Vitamin E and medications containing calcium are prescribed.
Physiotherapy
For Charcot-Marie-Tooth amyotrophy, the use of physiotherapeutic treatment methods is indicated. Massage, balneotherapy, electrical stimulation, mud therapy, therapeutic baths, and hydromassage are used.
For symptoms associated with impaired sensitivity, electrophoresis and galvanization are used with caution. If the sensory nerves are not affected, electrophoresis is performed with calcium and anticholinesterase preparations.
The main goals of physiotherapeutic treatment of Charcot-Marie-Tooth disease:
- activation of metabolism;
- reduction of dystrophy;
- improving blood circulation;
- activation of the conductivity of the neuromuscular system;
- normalization of psycho-emotional state.
Surgery
The main purpose of surgery for Charcot-Marie Tooth pathology is to prevent foot deformity. However, before carrying out the operation, a careful assessment of possible negative consequences is made. Anesthesia has a negative impact on the course of the disease. After surgery, limited rehabilitation measures are indicated.
What is needed to confirm the diagnosis
It must be remembered that, first of all, the doctor will be able to suspect Charcot-Marie-Tooth disease if there is a burdened family history, that is, the presence of similar symptoms in one of the patient’s closest relatives.
Of the instrumental examination methods, the most informative is electroneuromyography (ENMG). In this case, a decrease in the speed of impulse transmission along the nerves is detected from normal 38 m/s to 20 m/s in the arms and 16 m/s in the legs. Sensory evoked potentials, which are not evoked at all or have a significantly reduced amplitude, are also examined.
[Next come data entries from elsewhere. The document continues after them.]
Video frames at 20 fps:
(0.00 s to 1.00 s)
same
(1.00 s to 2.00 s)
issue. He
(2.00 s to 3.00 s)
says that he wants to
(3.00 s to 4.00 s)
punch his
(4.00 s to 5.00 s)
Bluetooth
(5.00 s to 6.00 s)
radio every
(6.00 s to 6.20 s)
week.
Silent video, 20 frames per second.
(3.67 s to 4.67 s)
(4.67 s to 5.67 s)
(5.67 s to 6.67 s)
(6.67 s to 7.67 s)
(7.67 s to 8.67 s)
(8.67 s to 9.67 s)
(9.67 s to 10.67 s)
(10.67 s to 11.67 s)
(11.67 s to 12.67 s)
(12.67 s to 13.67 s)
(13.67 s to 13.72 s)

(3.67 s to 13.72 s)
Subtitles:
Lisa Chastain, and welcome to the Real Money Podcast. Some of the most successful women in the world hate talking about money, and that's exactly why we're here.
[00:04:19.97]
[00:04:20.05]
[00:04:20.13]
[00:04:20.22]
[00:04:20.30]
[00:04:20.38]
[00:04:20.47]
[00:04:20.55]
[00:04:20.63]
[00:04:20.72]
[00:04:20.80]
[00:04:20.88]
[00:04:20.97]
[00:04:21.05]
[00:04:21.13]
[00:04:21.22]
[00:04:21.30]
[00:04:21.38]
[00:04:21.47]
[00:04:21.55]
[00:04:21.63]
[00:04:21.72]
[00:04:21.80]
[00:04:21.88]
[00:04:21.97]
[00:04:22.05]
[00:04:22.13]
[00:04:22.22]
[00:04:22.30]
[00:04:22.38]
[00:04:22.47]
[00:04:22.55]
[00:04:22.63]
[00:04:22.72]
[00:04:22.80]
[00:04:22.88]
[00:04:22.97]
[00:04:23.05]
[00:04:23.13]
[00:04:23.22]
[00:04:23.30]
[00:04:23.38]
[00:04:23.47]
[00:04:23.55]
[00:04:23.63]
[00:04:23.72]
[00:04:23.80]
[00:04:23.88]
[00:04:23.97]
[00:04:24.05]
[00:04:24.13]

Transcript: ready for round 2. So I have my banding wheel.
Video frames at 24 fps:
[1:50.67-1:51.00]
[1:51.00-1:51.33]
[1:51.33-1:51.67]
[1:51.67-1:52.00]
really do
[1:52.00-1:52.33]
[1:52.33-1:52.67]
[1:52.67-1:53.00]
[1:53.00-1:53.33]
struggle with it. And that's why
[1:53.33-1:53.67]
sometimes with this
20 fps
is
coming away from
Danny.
In the second type of Charcot syndrome, changes in ENMG do not occur. Pathology is observed only when examining evoked sensory potentials.
A nerve biopsy with histological analysis of the obtained materials allows definitive confirmation of the presence of neural amyotrophy.
In this case, the first variant of the disease is characterized by:
- demyelination and remyelination of fibers with the formation of “onion heads”;
- decrease in the proportion of large myelinated fibers;
- axonal atrophy with a decrease in their diameter.
And the second type of Charcot Marie Tooth disease is not accompanied by demyelination and the formation of “bulb heads”, otherwise the signs are the same.